Les compromis et les litiges de la première phase d’un dialogue national « difficile et pénible »

« Ce fut difficile et pénible, mais riche et fructueux… ». Il aura fallu 30 jours de négociations rudes pour qu’Issam Chebbi, le porte-parole d’Al Jomhouri, puisse enfin parler de prémices de dénouement et de consensus. Ces consensus, le député de l’opposition les a exposés ce matin, lors d’une conférence de presse tenue au siège du parti. Les avancées réalisées concernent, notamment, les litiges au niveau de la Constitution. Déjà, ce sont principalement ces litiges qui ont amené la classe politique à externaliser le débat de l’hémicycle vers le palais de Dar Dhiafa, à Carthage.

Les participants au dialogue se sont ainsi accordés sur le régime politique qui serait un régime mixte, où les pouvoirs seraient complémentaires et séparés et pourraient se contrôler mutuellement. Dans ce régime, les deux mandataires du pouvoir Exécutif auraient des prérogatives équilibrées. Le président de la République serait de ce fait responsable de la politique générale de défense, de sécurité nationale et de la diplomatie. Il serait aussi chargé des nominations dans les hautes fonctions de l’Etat et assisterait aux conseils ministériels. Les négociateurs se sont également accordés à enlever toutes les « aberrations » du texte de la Constitution, notamment au niveau du Préambule et dans le chapitre des droits et libertés.
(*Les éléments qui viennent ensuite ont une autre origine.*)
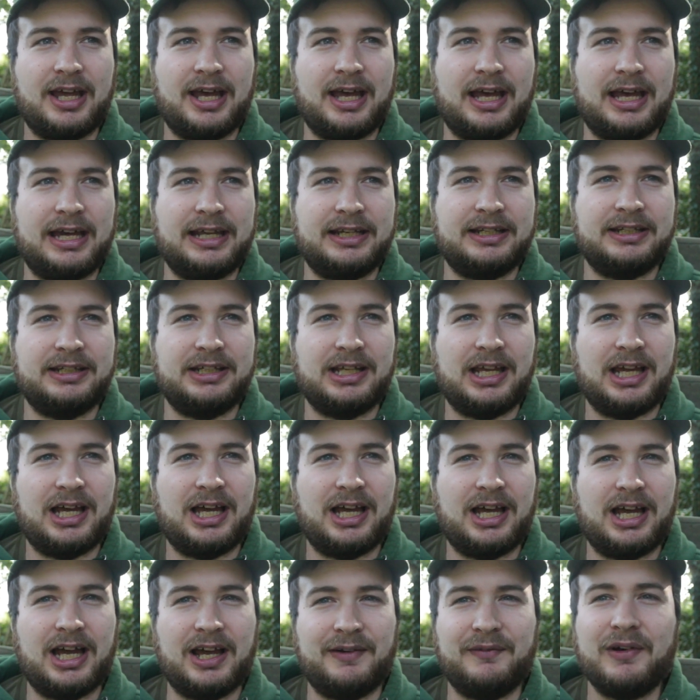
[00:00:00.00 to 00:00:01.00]
and
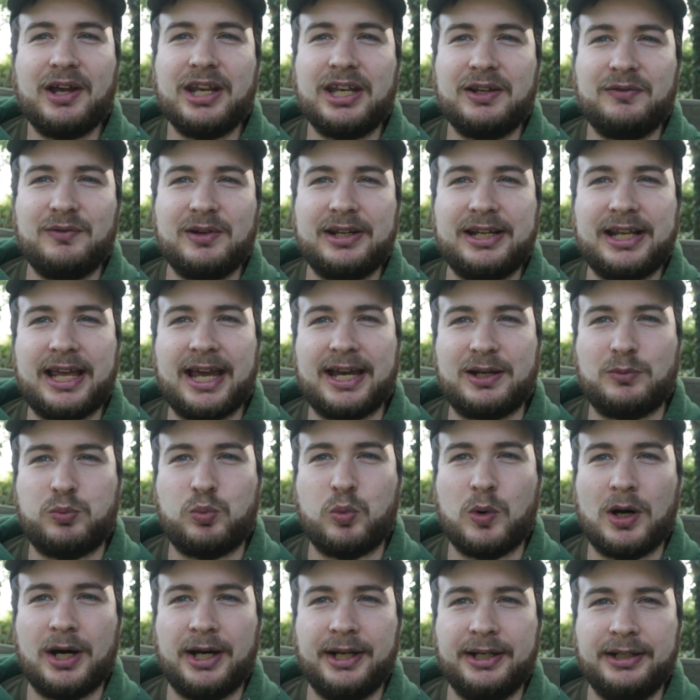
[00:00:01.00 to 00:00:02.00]
I've only really had
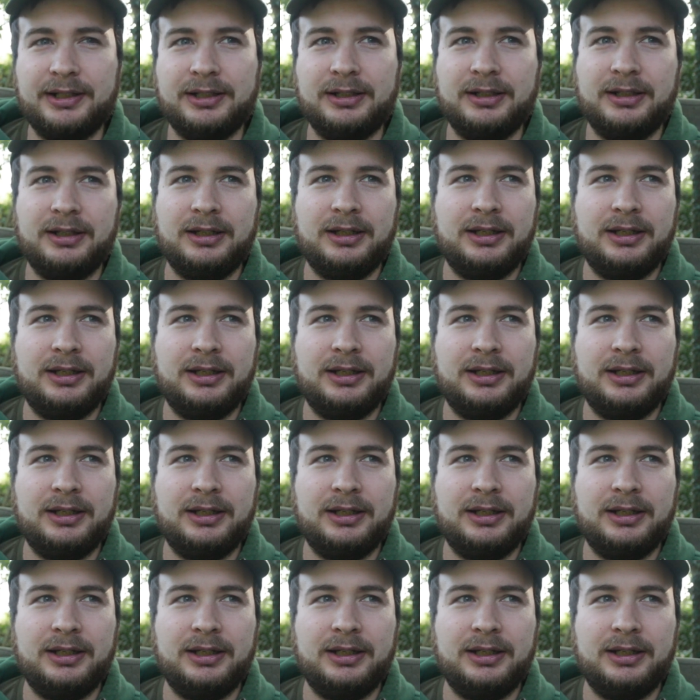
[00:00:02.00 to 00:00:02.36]
one.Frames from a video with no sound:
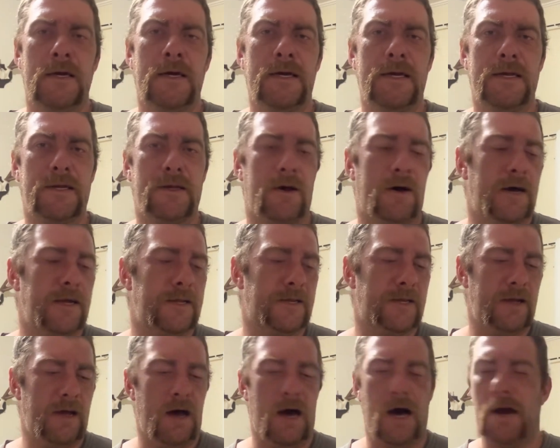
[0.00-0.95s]
sights.
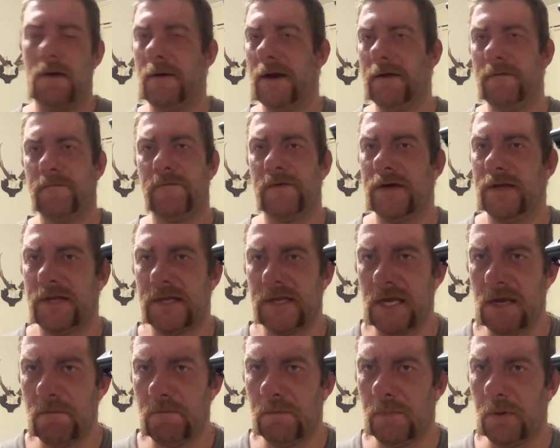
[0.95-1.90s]
I went for
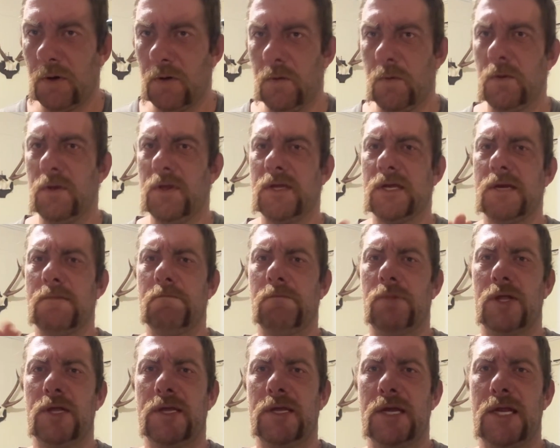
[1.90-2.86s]

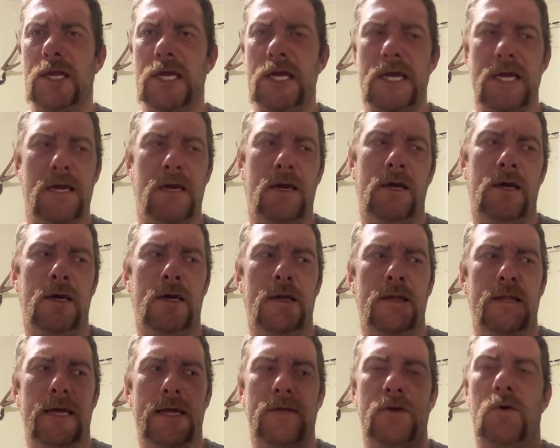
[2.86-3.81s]
simplicity.
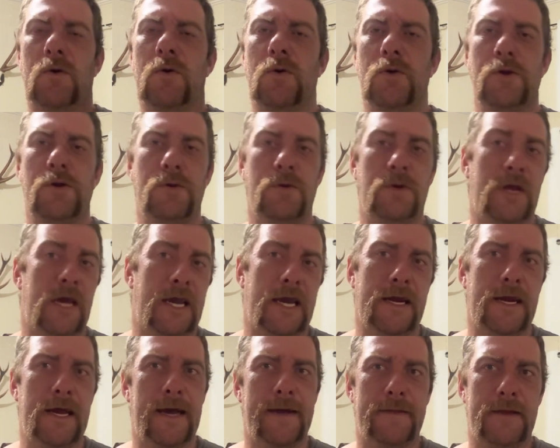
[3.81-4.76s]
That's all you
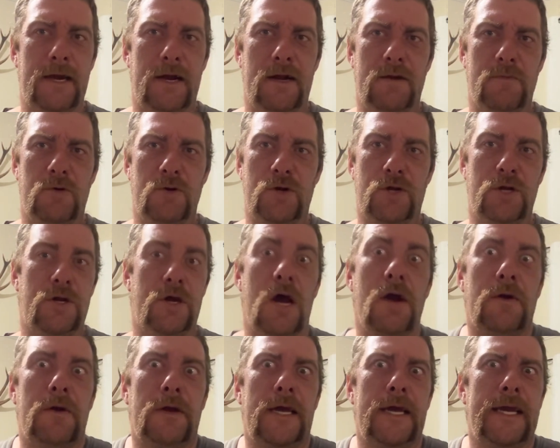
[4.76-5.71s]
need out there in the bush. You
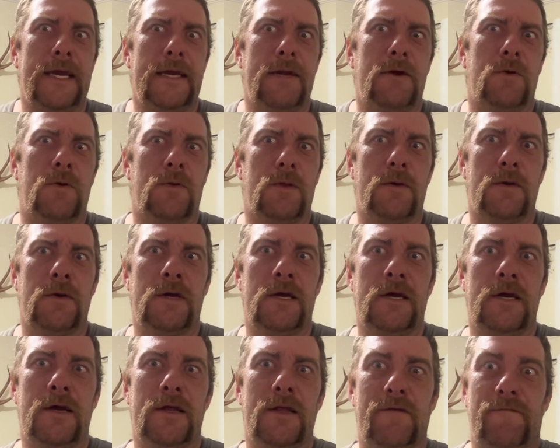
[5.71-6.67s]
don't need all
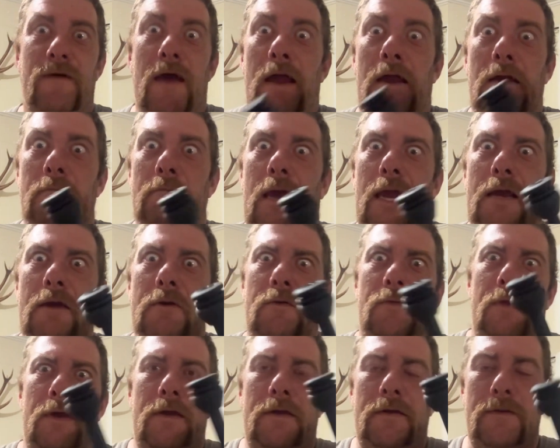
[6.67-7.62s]
the fang bangle
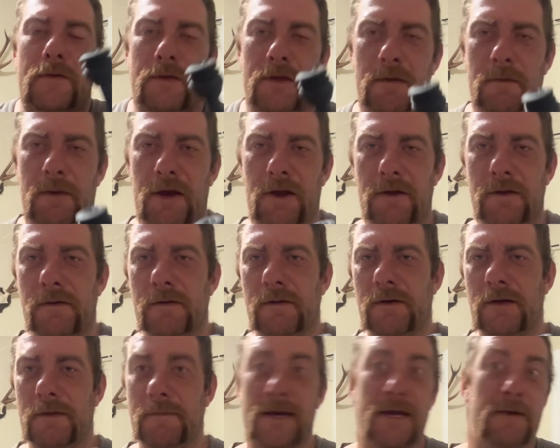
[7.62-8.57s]
things, you know.
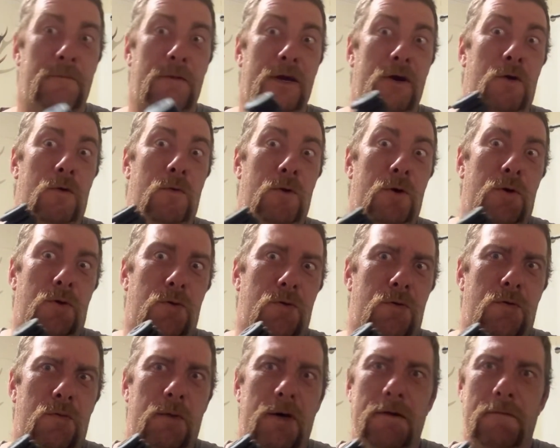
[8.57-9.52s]
I mean, we all
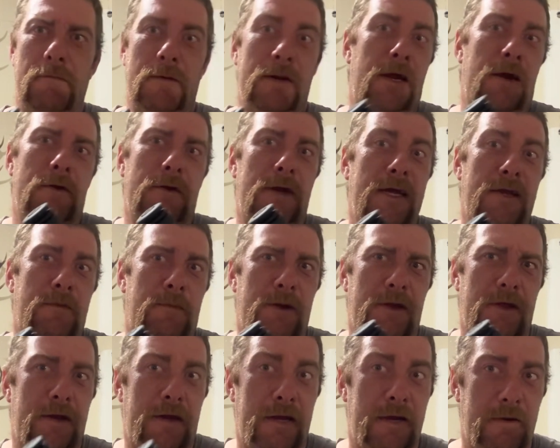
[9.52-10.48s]
do, but we don't
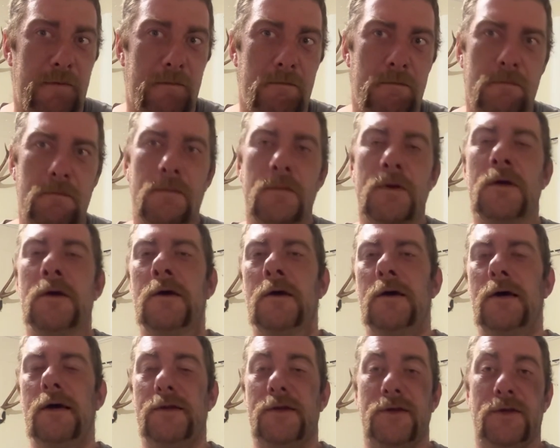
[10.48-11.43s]
desperately need them.
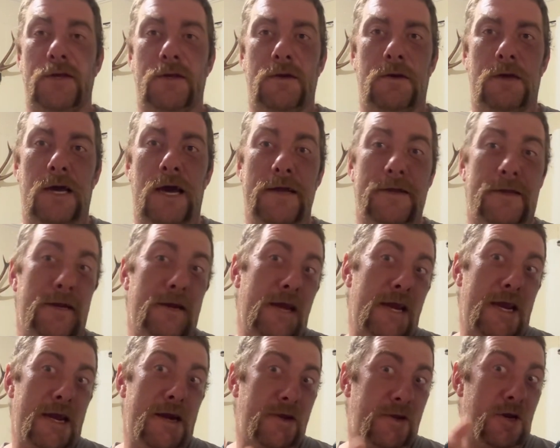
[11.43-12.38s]
It's a
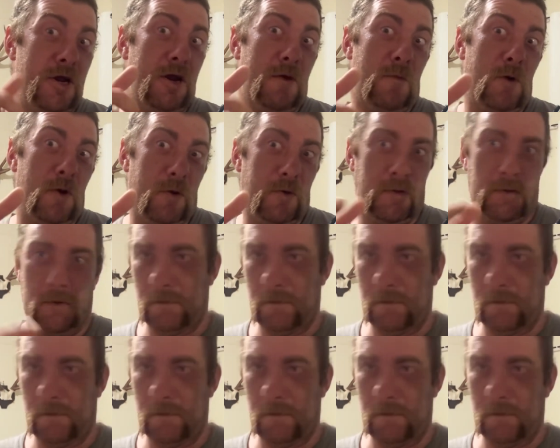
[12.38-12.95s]
need, it's not a want.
Les « principes fondamentaux de l’Islam », dans le préambule, seront ainsi  remplacés par « enseignements de l’Islam ». La liberté de conscience, le droit syndical et le droit de grève seraient garantis par la Constitution et aucune loi ne pourrait les entraver, ni les limiter.

Des négociations, se sont dégagés d’autres compromis, comme le maintien du système électoral du 23 octobre, jugé le plus «  représentatif et le plus équitable », et «  la consolidation du rôle de l’opposition, en lui accordant la présidence de la commission parlementaire des Finances, comme c’est le cas dans plusieurs pays démocratiques ».

Toutefois, plusieurs autres dissensions n’ont pu être résolues. Elles concernent l’article 136 qui stipule « qu’aucun amendement constitutionnel ne peut compromettre : l’Islam, en tant que religion de l’Etat, la langue arabe, en tant que langue officielle, le régime républicain, le caractère civil de l’Etat, les acquis des droits de l’Homme et des libertés garanties par la Constitution, ni le nombre et la durée des mandats présidentiel (à travers la prolongation) ». Tandis que le mouvement Ennhdha insiste sur cette formule de l’article, l’opposition propose de le remplacer « simplement » par un article qui « bannirait la modification des articles premier et second de la Constitution ». Les ligues de la protection de la révolution ont par ailleurs isolé le parti islamiste, qui, contrairement à tous, s’est obstiné à dire que la dissolution de ces groupes relève de la justice et non pas des politiques. Les partis politiques ne sont pas non plus parvenus à s’accorder sur la simultanéité ou non des élections présidentielles et législatives.

Le dialogue national au palais de Dar Dhiafa, qui vit ses dernières heures cet après-midi, s’achève ainsi avec des compromis importants et des désaccords non moins importants. Dès le 16 mai, il se transportera du coté de  l’UGTT, où la centrale syndicale essaiera de fédérer tout le spectre politique autour des compromis déjà conclus et des accords qui sont encore à trouver.